◆ WHAT IS NEEDED
Your copy should match the records exactly, except that it contains no pictures.

◆ INPUT MATERIAL
────

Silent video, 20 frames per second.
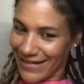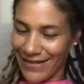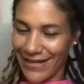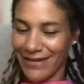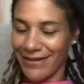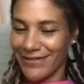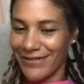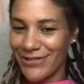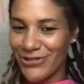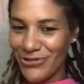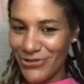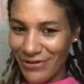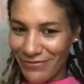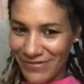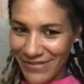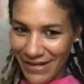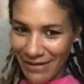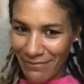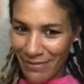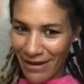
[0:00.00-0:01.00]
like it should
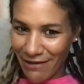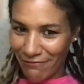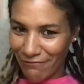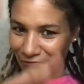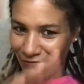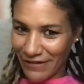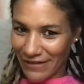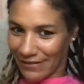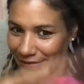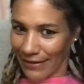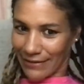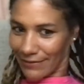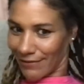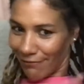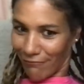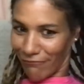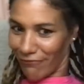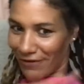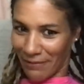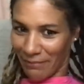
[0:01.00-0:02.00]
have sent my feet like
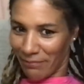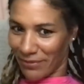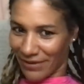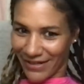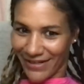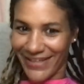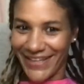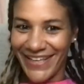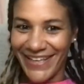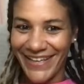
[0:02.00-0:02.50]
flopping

────

◆ EXPECTED ANSWER
Silent video, 20 frames per second.
[0:00.00-0:01.00]
like it should
[0:01.00-0:02.00]
have sent my feet like
[0:02.00-0:02.50]
flopping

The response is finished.